Holy Cross (II)

La función fue un éxito atronador

aunque tuvimos que ensayar

en el gimnasio del colegio.

No me asombra, porque nuestros padres

hermanos y abuelos son el público.

Soy objetivo si digo que el número

de la duquesa fue el último y el más aplaudido.

Era el tercer acto de una comedia

de Bernard Shaw y lo hicimos en inglés.

Como corresponde yo estaba muy nervioso

porque nunca había actuado

pero sobre todo porque después de los ensayos

mis compañeros me hicieron la vida imposible.

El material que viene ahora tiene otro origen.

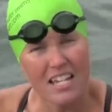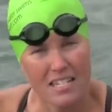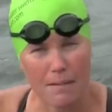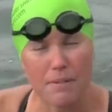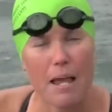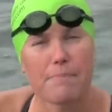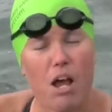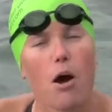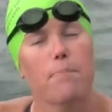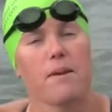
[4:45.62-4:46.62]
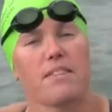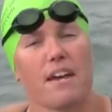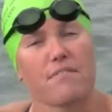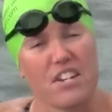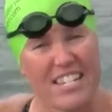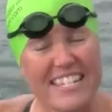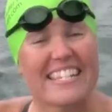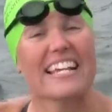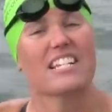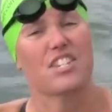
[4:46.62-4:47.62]
Sometimes I'll breathe every
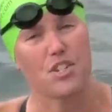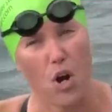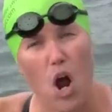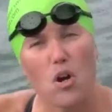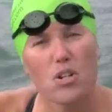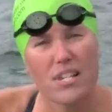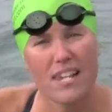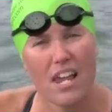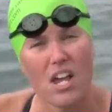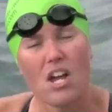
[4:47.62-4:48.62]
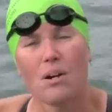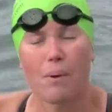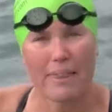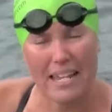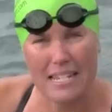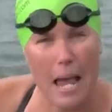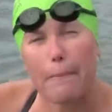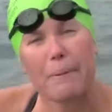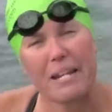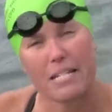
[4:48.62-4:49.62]
6 strokes when that's
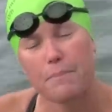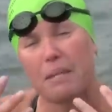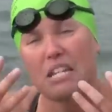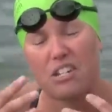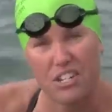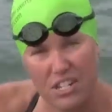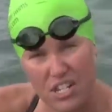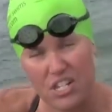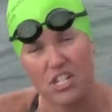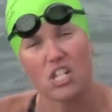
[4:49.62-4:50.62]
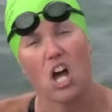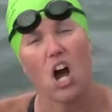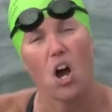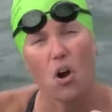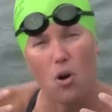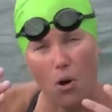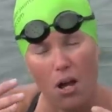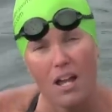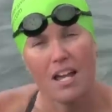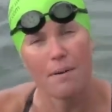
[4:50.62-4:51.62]
happening to me, just to slow
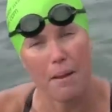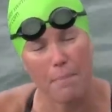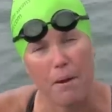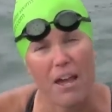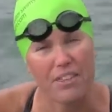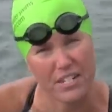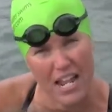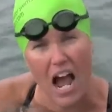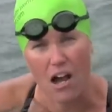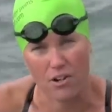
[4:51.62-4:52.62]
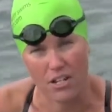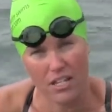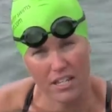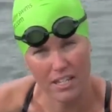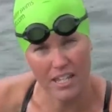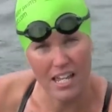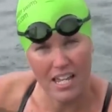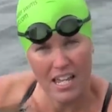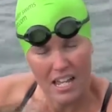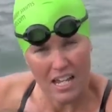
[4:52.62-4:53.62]
my breath down.
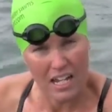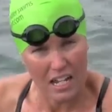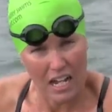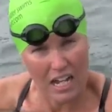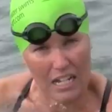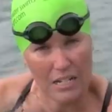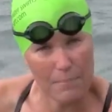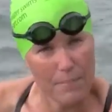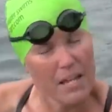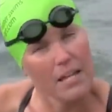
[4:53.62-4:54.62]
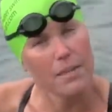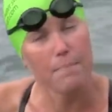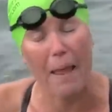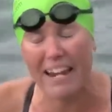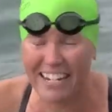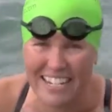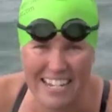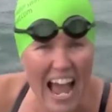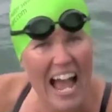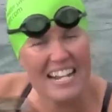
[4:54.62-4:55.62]
Panic
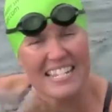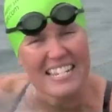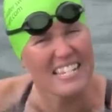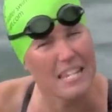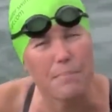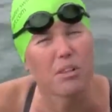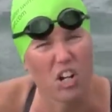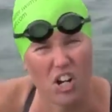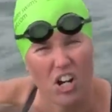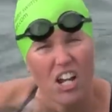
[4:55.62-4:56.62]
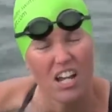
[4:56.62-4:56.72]
attacks is similar.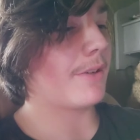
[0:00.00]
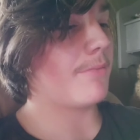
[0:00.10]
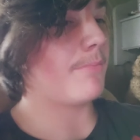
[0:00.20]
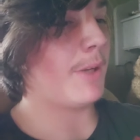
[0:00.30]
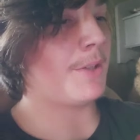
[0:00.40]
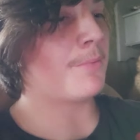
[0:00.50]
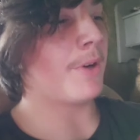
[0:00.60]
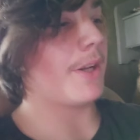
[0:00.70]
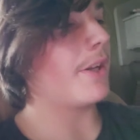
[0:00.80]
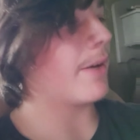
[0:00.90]
and Beast
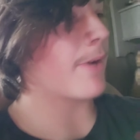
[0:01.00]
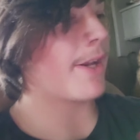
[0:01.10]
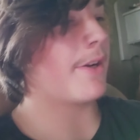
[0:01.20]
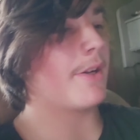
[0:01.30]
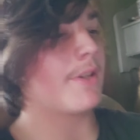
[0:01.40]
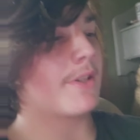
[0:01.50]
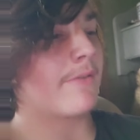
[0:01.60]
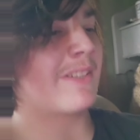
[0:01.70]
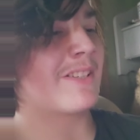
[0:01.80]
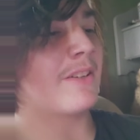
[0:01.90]
Boy and Red Hood and stuff,
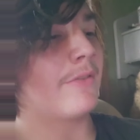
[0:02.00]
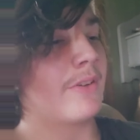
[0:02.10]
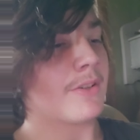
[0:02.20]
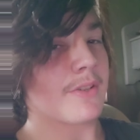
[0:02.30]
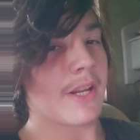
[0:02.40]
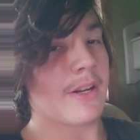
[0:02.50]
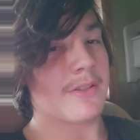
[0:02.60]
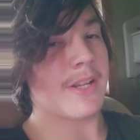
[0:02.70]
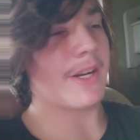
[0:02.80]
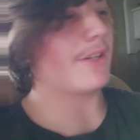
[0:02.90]
it still feels like a
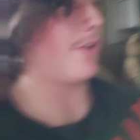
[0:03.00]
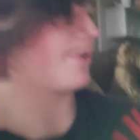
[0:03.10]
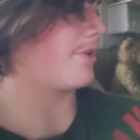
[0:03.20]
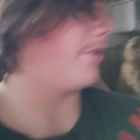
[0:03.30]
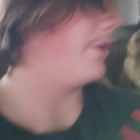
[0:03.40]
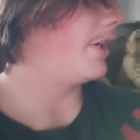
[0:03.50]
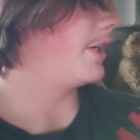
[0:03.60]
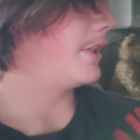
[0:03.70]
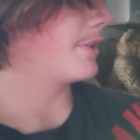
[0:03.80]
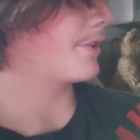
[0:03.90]
Titan show.
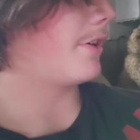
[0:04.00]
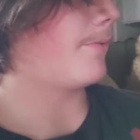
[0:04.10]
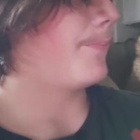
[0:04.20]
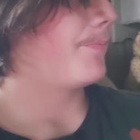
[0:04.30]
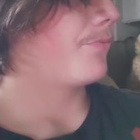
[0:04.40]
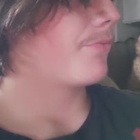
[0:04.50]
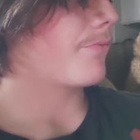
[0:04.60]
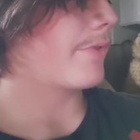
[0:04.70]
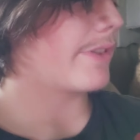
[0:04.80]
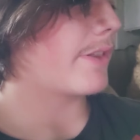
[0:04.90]
So.
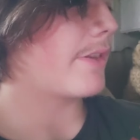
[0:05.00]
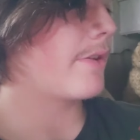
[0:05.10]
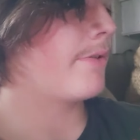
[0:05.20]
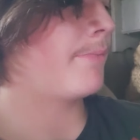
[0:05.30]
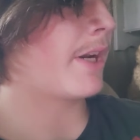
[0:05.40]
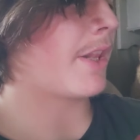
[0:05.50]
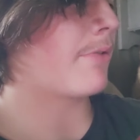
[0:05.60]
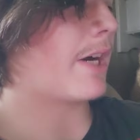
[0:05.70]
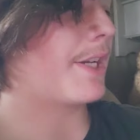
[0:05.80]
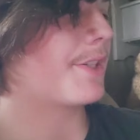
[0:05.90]
But
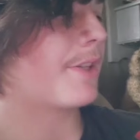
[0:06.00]
otherwise,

¡Ay princesa! fue lo menos que me dijeron.

Después entre hada y prostituta

se unieron para descargar su odio sobre mi.

En los vestuarios todos se alejaban

como si fuera un animal apestado.

Solo me tocaban con un puntero,

en realidad me clavaban el puntero allí

o me pegaban con las toallas retorcidas

y mojadas desde lejos.

Nada de eso sucedia en los ensayos

porque el padre Pat los habría fulminado

con la mirada y derribado de un puñetazo

como solía hacer con los díscolos.

Una tarde al terminar las clases

     uno me puso el pie para que

     trastablillara y me cai al piso

     como una bolsa de papas.

     Cuatro o cinco me patearon

     sin compasión hasta que gente del Colegio

     apareció y huyeron los cobardes.

Yo no los denuncié porque sería peor.

El padre abominaba de la delación

como si fuera el peor de los pecados.

Pronto entendería la razón.

Como sea que fuere, cuando salí a saludar

todas las penas se esfumaron

como por encanto.

     Tuve que hacer tres reverencias

      porque el entusiasmo no amainaba.

      Entiendo la pasión de los actores

      que tienen que hacer y decir lo mismo

      noche tras noche en el colmo de la rutina.

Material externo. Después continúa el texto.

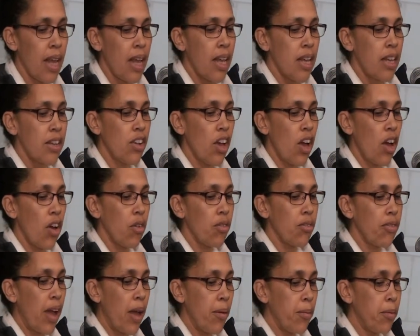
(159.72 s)
So
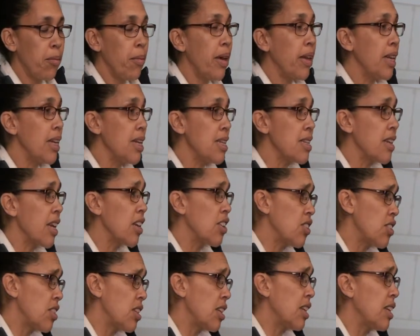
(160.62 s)
VAPORMATE is
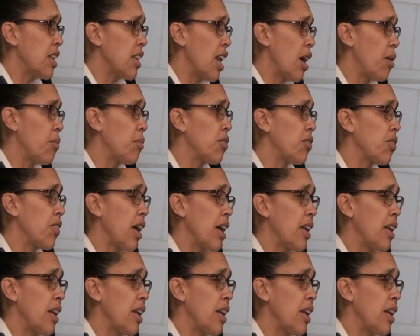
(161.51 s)
registered in a number ofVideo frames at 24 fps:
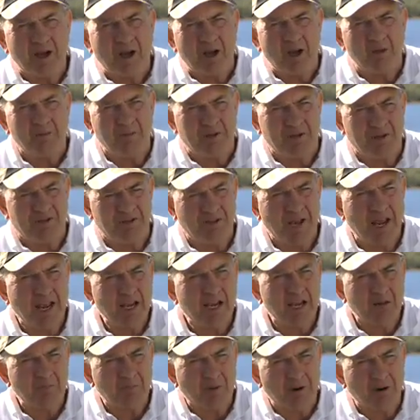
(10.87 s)
I'm in the
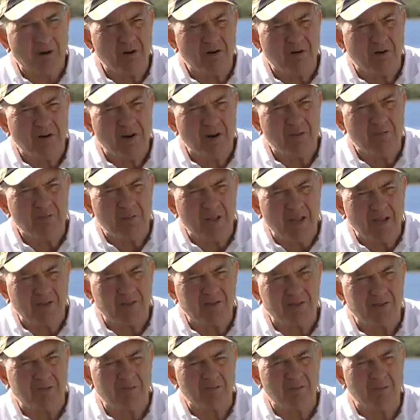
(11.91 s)
tagging program
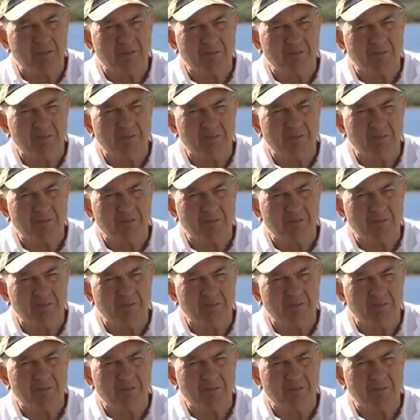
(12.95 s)
that'sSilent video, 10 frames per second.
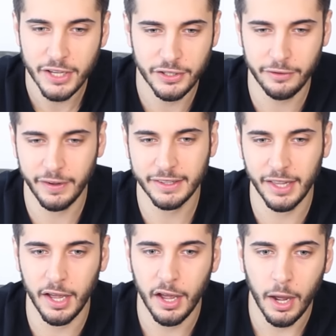So the fact
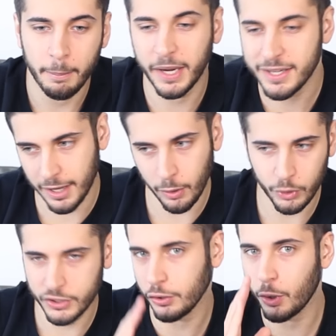that because I
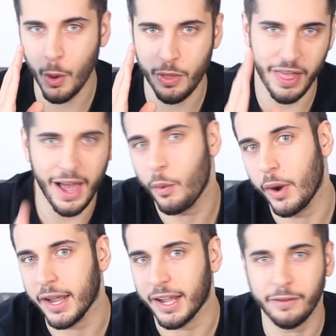want to go that
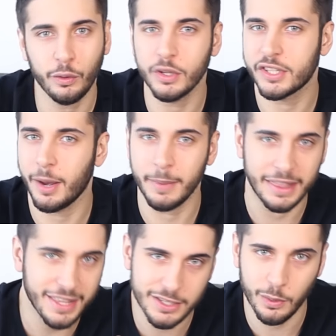way and everyone's
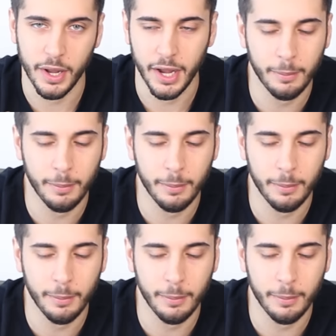coming this way,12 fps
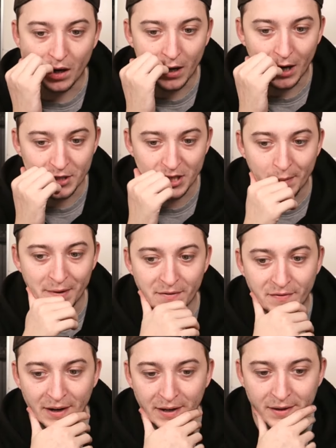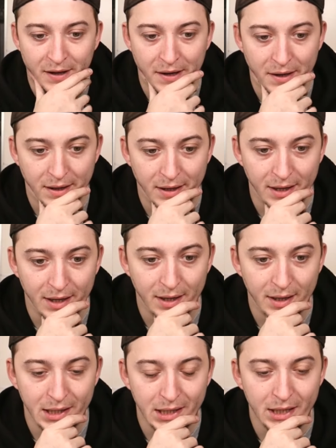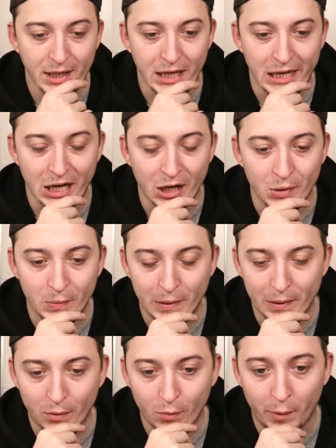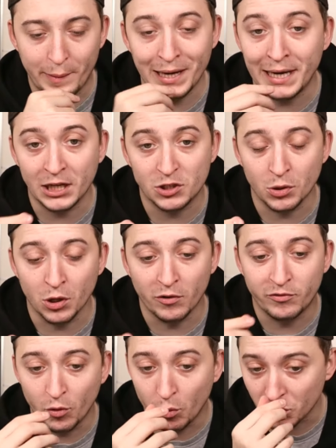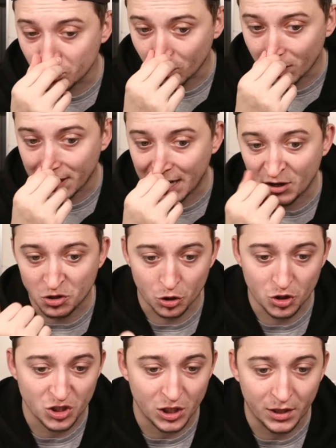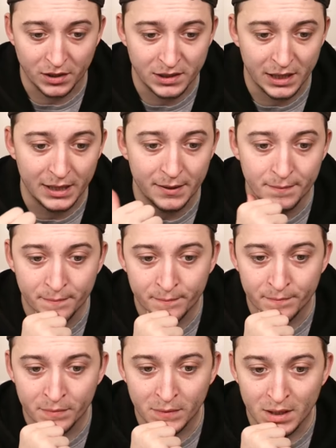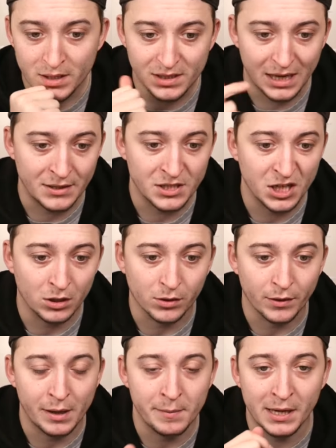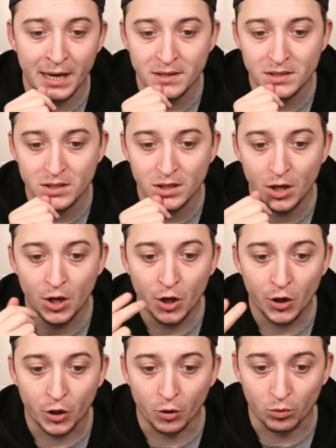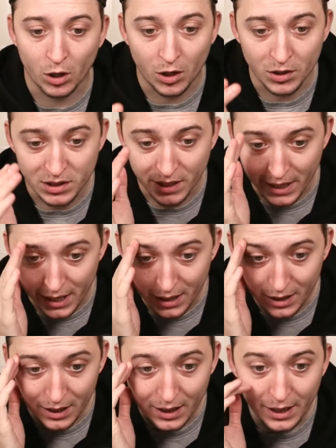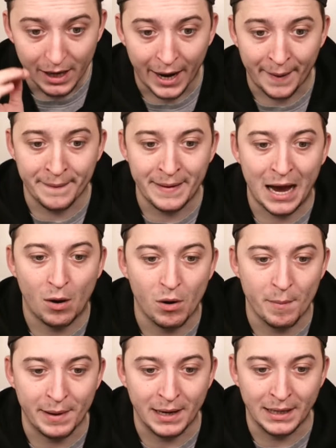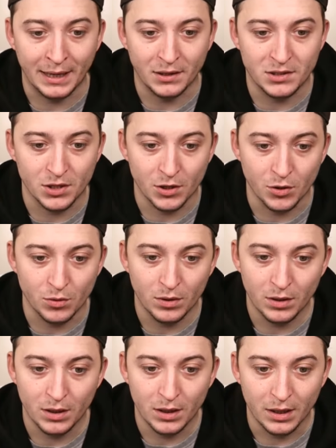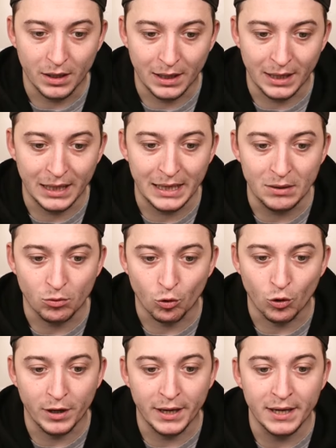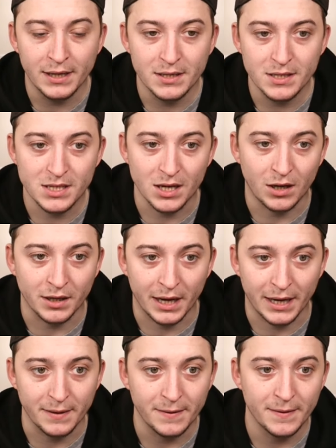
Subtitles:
I generally think that, you know, we're being linked to a lot of forwards right now. Josh Zirkzee, Santiago Jimenez, Guirassy, and now we're being linked to Leroy Sané,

      Pero la audiencia de pie, los ¡bravo! ¡bravo!

      el clap clap de la multitud

      te llena el corazón

      de tal manera que sufrirían cualquier

      desamparo con tal de vibrar

      con esos ruidos bienhechores.

Salté ingrávido hacia el camarín

      levantando mi falda para no pisarla

en los escalones y caer estruendosamente.

El padre mandó que estuviera solo en el tocador

para que mis estúpidos compañeros

no me atormentaran.

Me senté frente al espejo ovalado

enmarcado por lamparitas

como muestran en las películas

y con un cisne (sí, se llama cisne)

y una crema blanca

empecé a sacarme el maquillaje.

El padre entró sin avisar

y se sentó a mi lado

mirando de perfil en el espejo

como me desmaquillaba.

Cuando llegué a los labios

hizo un gesto para que me detuviera.

Quedate así y sacate la bombacha.

Quedé paralizado por el miedo.

Había oído rumores

sobre lo que hacía el padre

con sus preferidos

pero nunca imaginé

que yo integraba ese seleccionado

de chicos bellísimos, musculosos

y excelentes deportistas.

No uso bombacha, le dije.

Estaba iracundo, congestionado:

sacate lo que sea que uses.

Estoy con medias nada más

y me eché hacia atrás,

levanté la pollera

para bajar las medias de seda

prestadas por mi hermana.

Pero el padre alterado metió sus manos

en las enaguas y me sacó primero

la media derecha y luego la izquierda,

Por lo común serio y compuesto,

Pat estaba fuera de si.

Jadeaba como un puerco.

Se desabotonó la sotana

para extraer un pene

con la forma de un lápiz

y se lo frotó con ambas palmas

como si fuera un hombre primitivo

haciendo fuego

hasta acabar encima de las medias.

Luego me apretó el cogote

con su manaza

y su azul mirada de hielo,

si hablás sabés lo que te pasa, ¿no?